Project 2025 would abolish the Department of Education, decimate our public education system by eliminating school lunch programs. Hungry kids? Sending kids to school on empty stomachs? They can’t learn. Oh, we have to spend a little to provide a nutritious breakfast, which by the way helps our farmers? Isn’t that terrible, says the right wing. They would rather see their billionaires – who help fund all of this – pay even less money to the government. It would defund public schools, it would end student loan forgiveness. All the young people who have the burden of student loans on their shoulders, you, me, others, are trying to reduce or eliminate that burden. Forget it, if this right wing budget goes into effect.

Project 2025 would make healthcare less affordable for tens of millions of Americans, it would strip our veterans’ benefits, it would attack small farmers and small businesses, and much more. The list, unfortunately, goes on.

These ideas are not theoretical, oh no. They are not abstract ideas in the clouds. They are real proposals that the hard right will want to push if they come to power.
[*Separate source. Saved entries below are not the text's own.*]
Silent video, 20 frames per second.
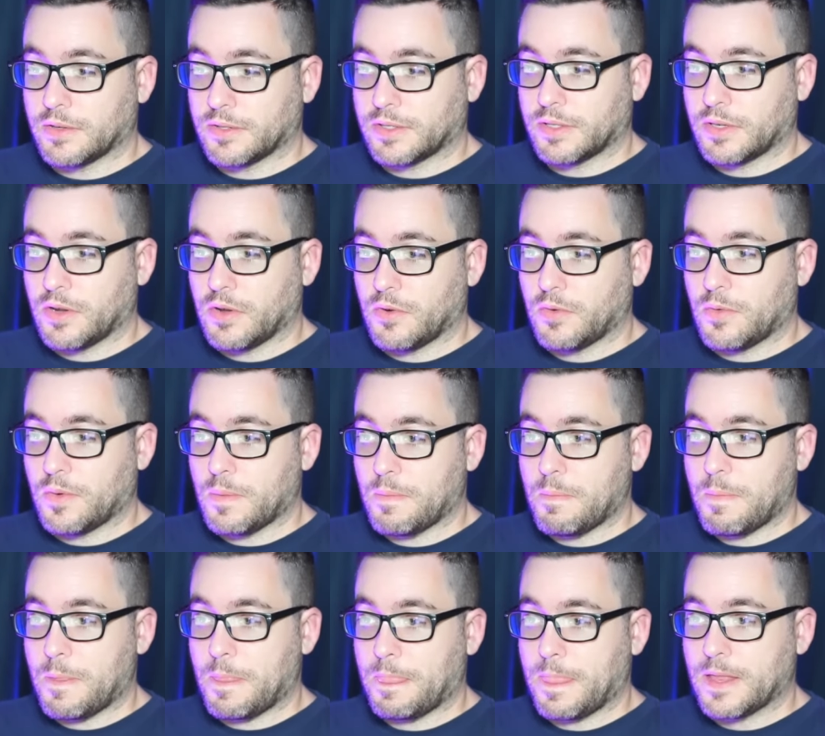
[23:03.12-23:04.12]
so
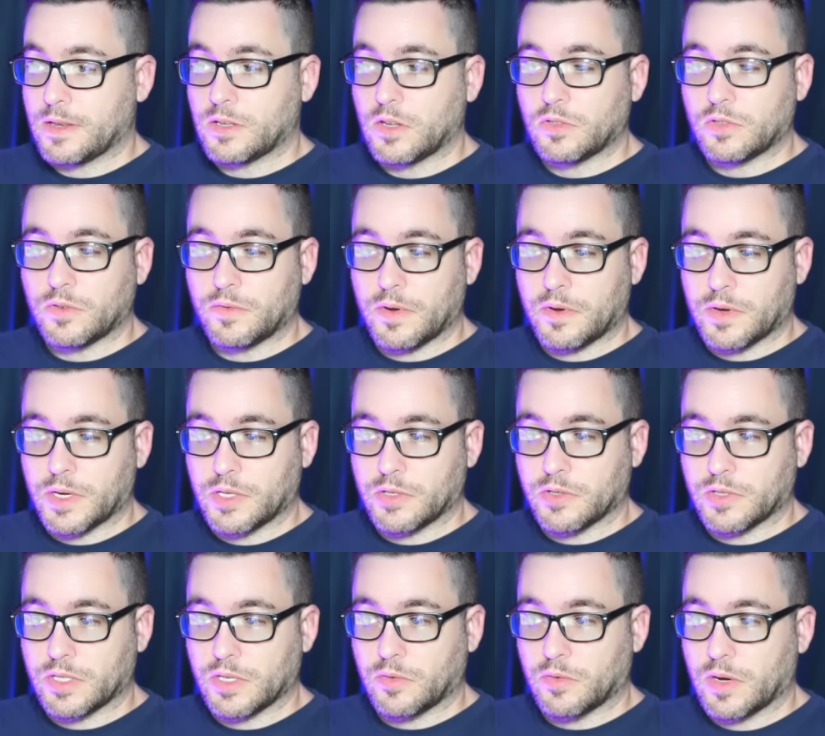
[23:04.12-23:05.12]
that's also very
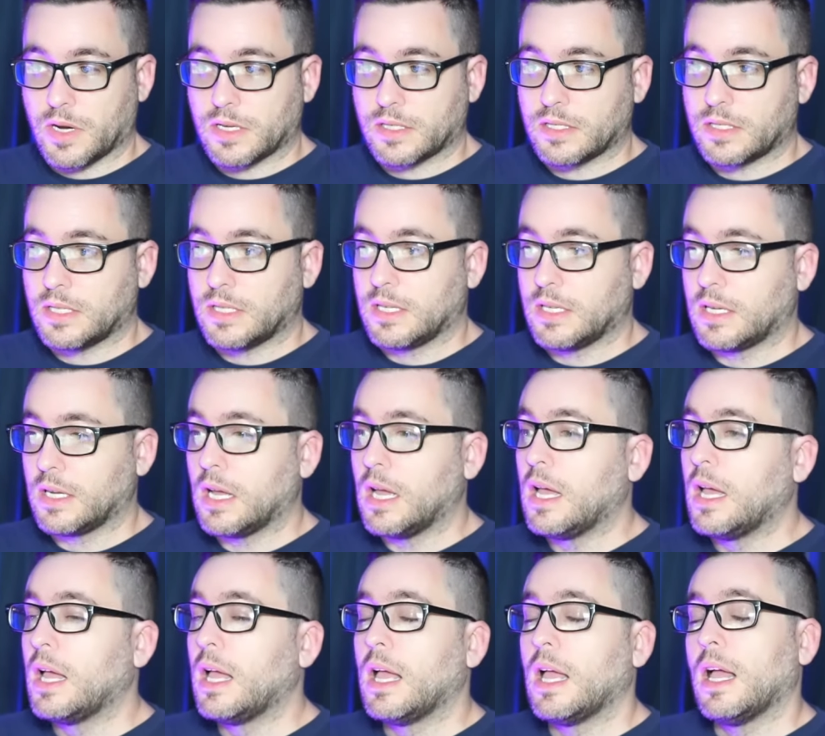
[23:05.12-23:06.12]
interesting. We're not seeing
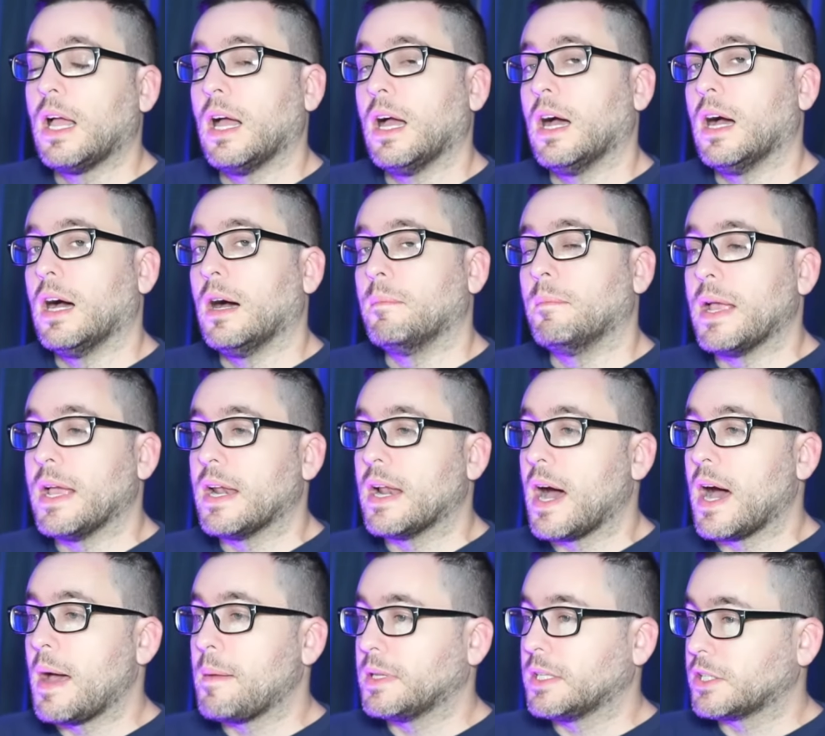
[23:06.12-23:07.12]
um,
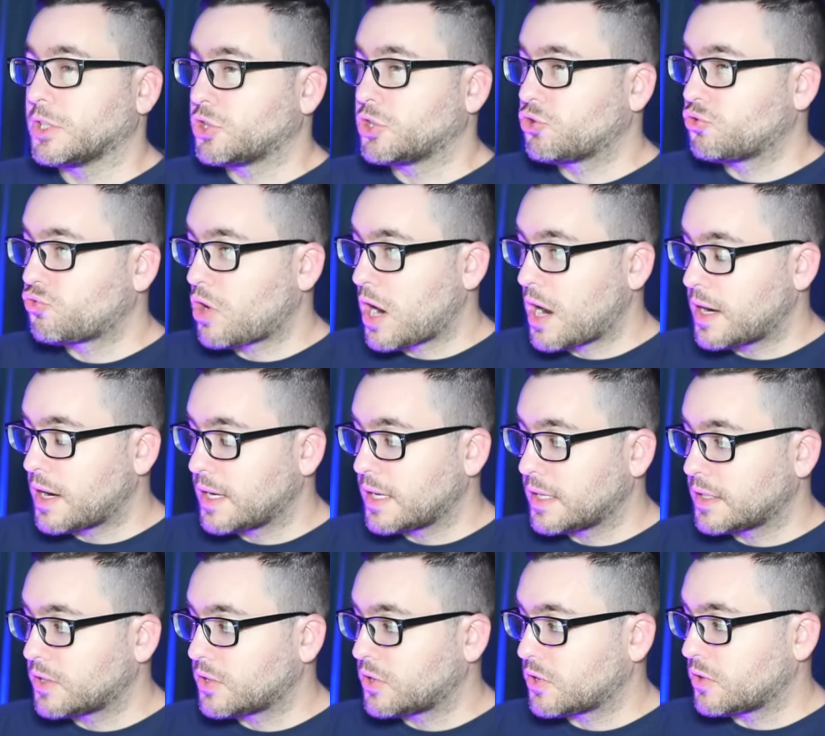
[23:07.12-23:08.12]
Anaheim
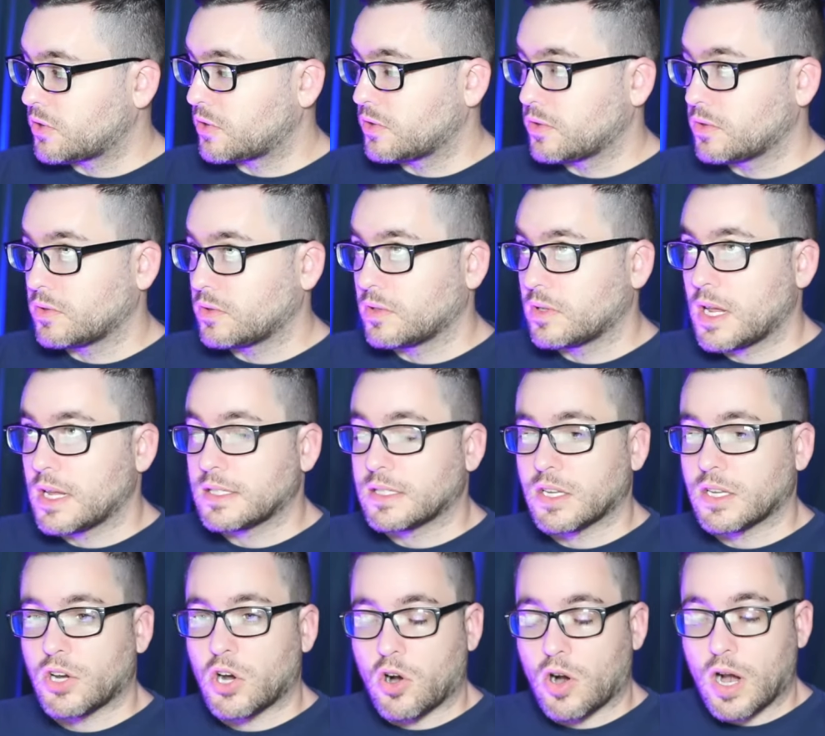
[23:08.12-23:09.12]
Electronics or
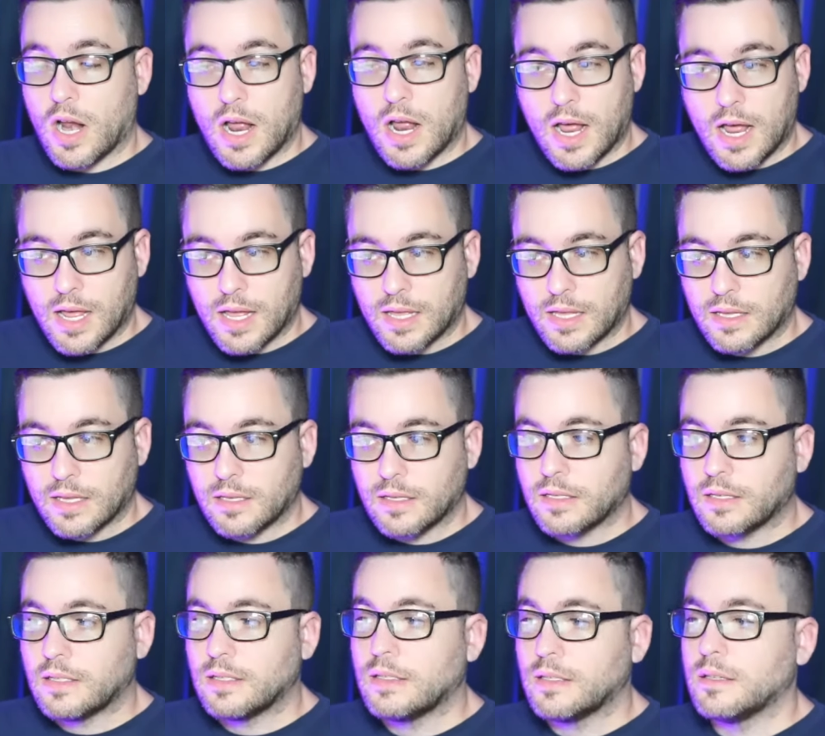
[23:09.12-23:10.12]

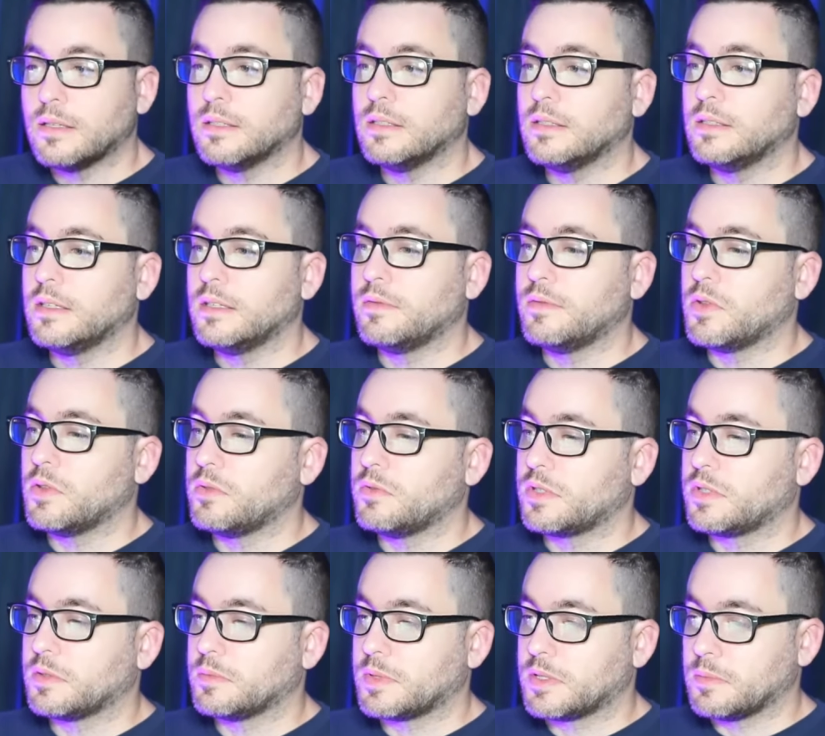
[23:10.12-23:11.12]
SNRI, even though
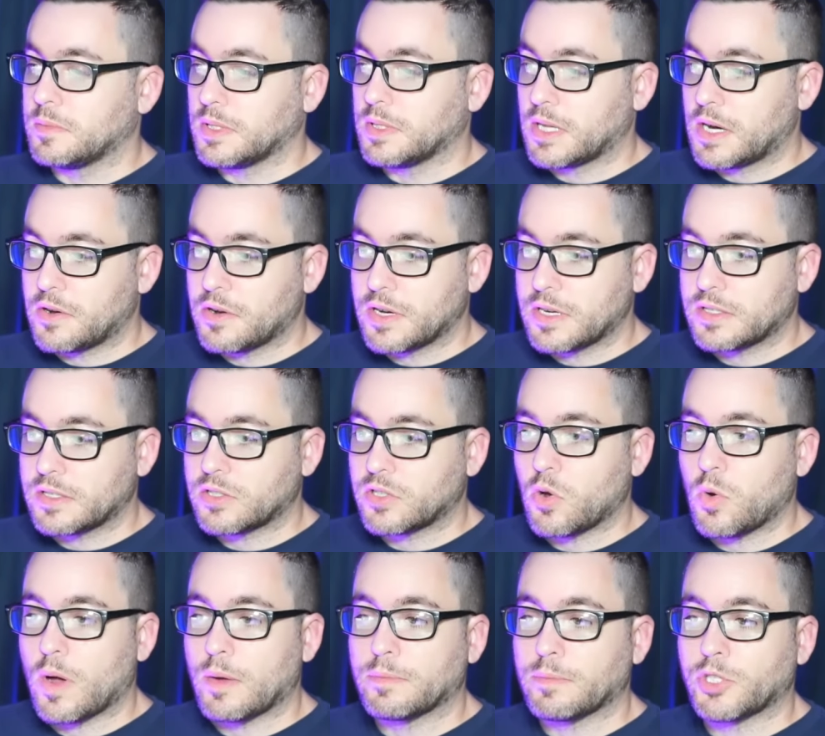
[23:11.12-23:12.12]
there's some similarities.
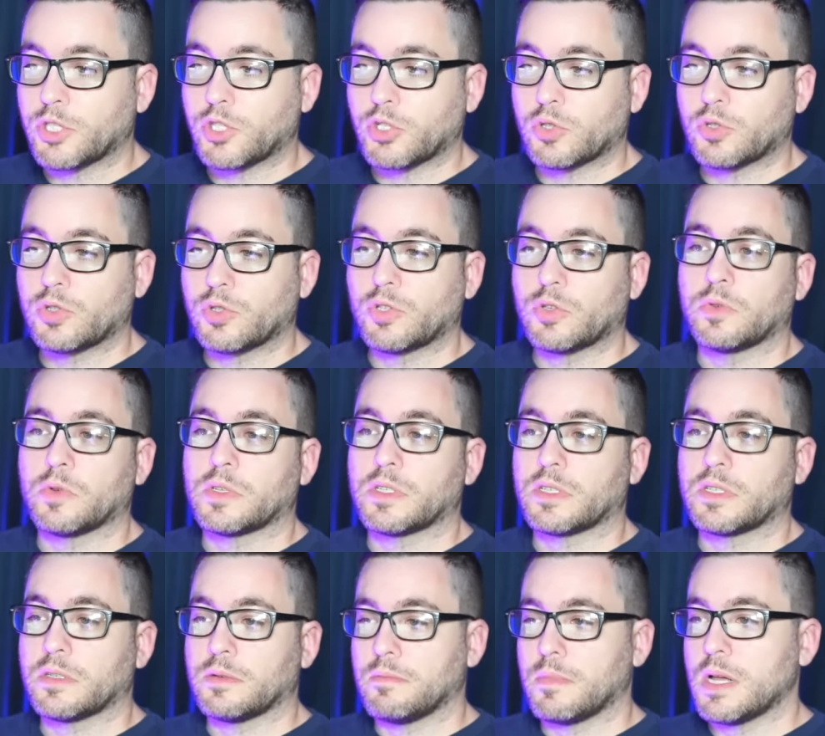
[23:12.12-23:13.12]
So I'm sure there are
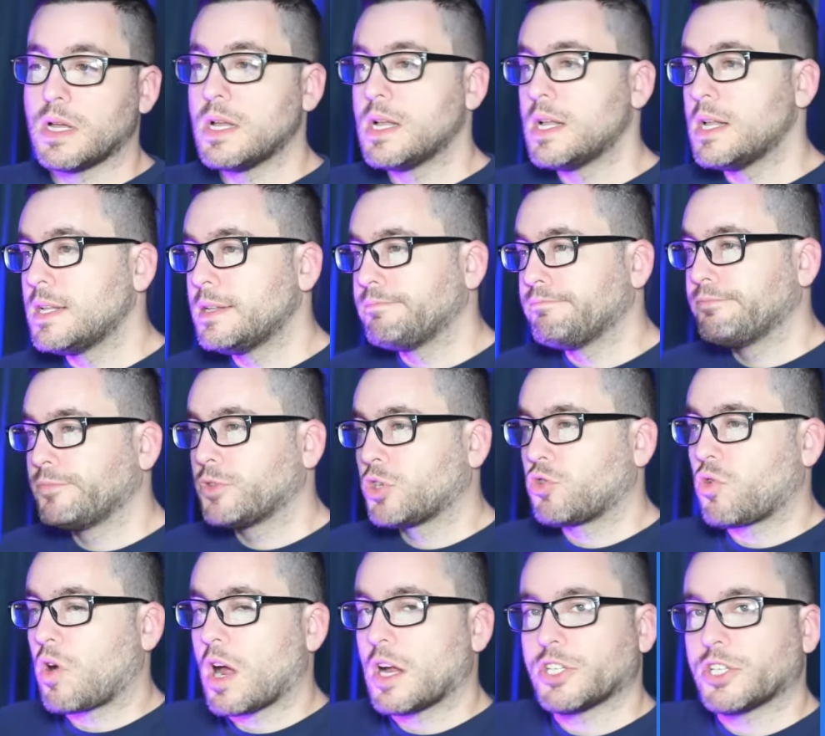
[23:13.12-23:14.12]
some
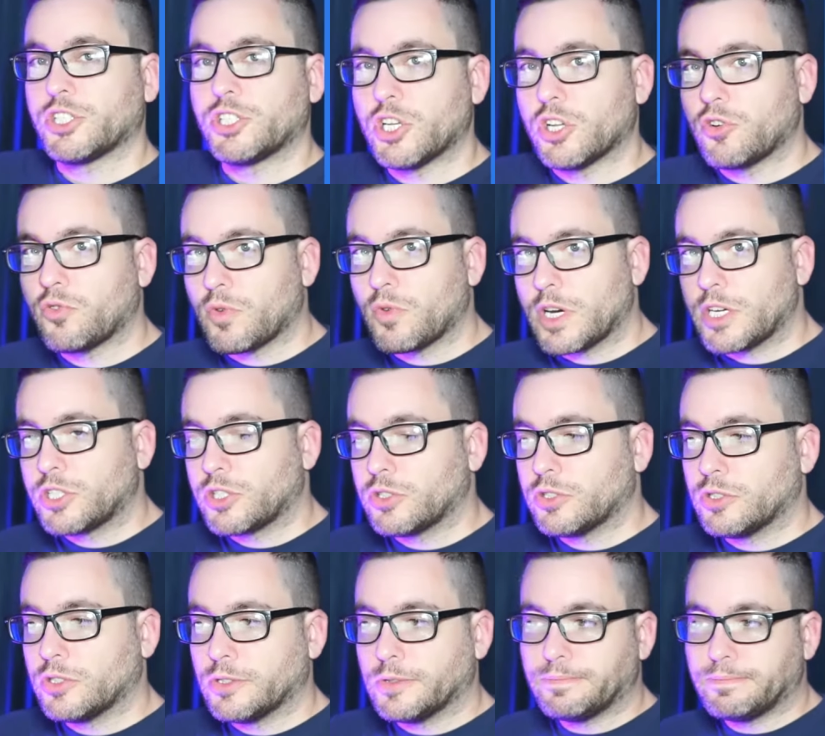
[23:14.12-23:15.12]
cross
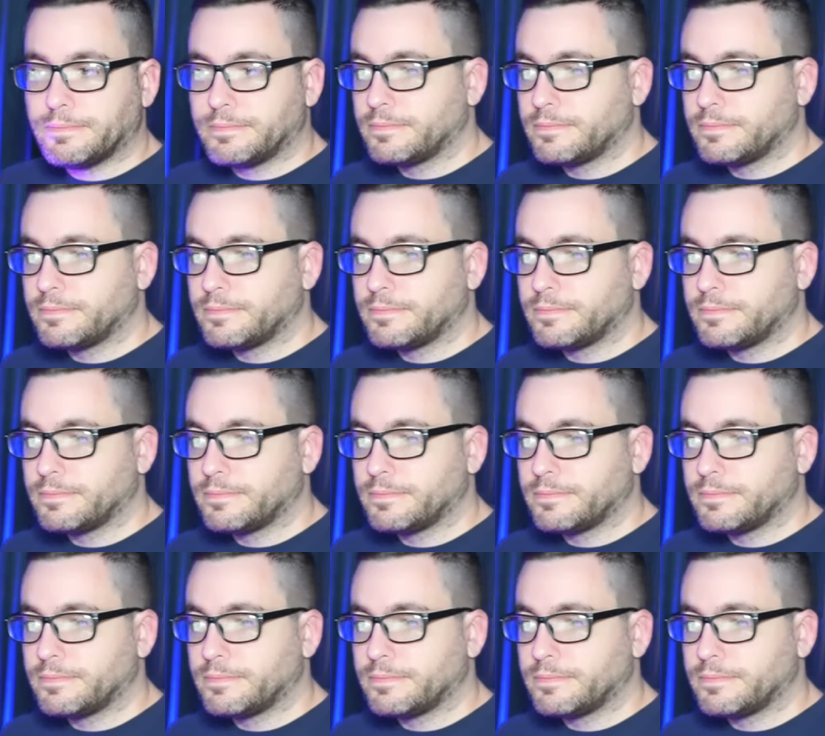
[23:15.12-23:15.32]
generational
They are so narrow-minded and focused on their own agenda. As I said, largely over the years, funded by billionaires, greedy. Not all rich people are greedy. Many of them understand their obligation to help the country that has been so good to them. But they are a narrow-minded group, very greedy. They don’t want to pay taxes, some of them. Let’s have a national sales tax, some of them say, which would cause huge inflation on the average middle class. They don’t have to pay income tax? Lord help us.

And Republicans now hope the fight over funding will devolve into a hostage negotiation early next year between keeping the government open and pushing through the dire measures of Project 2025.

But let me assure the American people that we Democrats are not being fooled. Let me assure our mainstream Republicans, who quietly grit their teeth when they hear about this, that the American people are not being fooled. A surprising number of Americans have heard about Project 2025 and they don’t like it. The more people learn about Project 2025, the more they will realize how devastating it is and how terrible it would be for our economy, how disastrous it would be for public safety, and how catastrophic it would be for our country.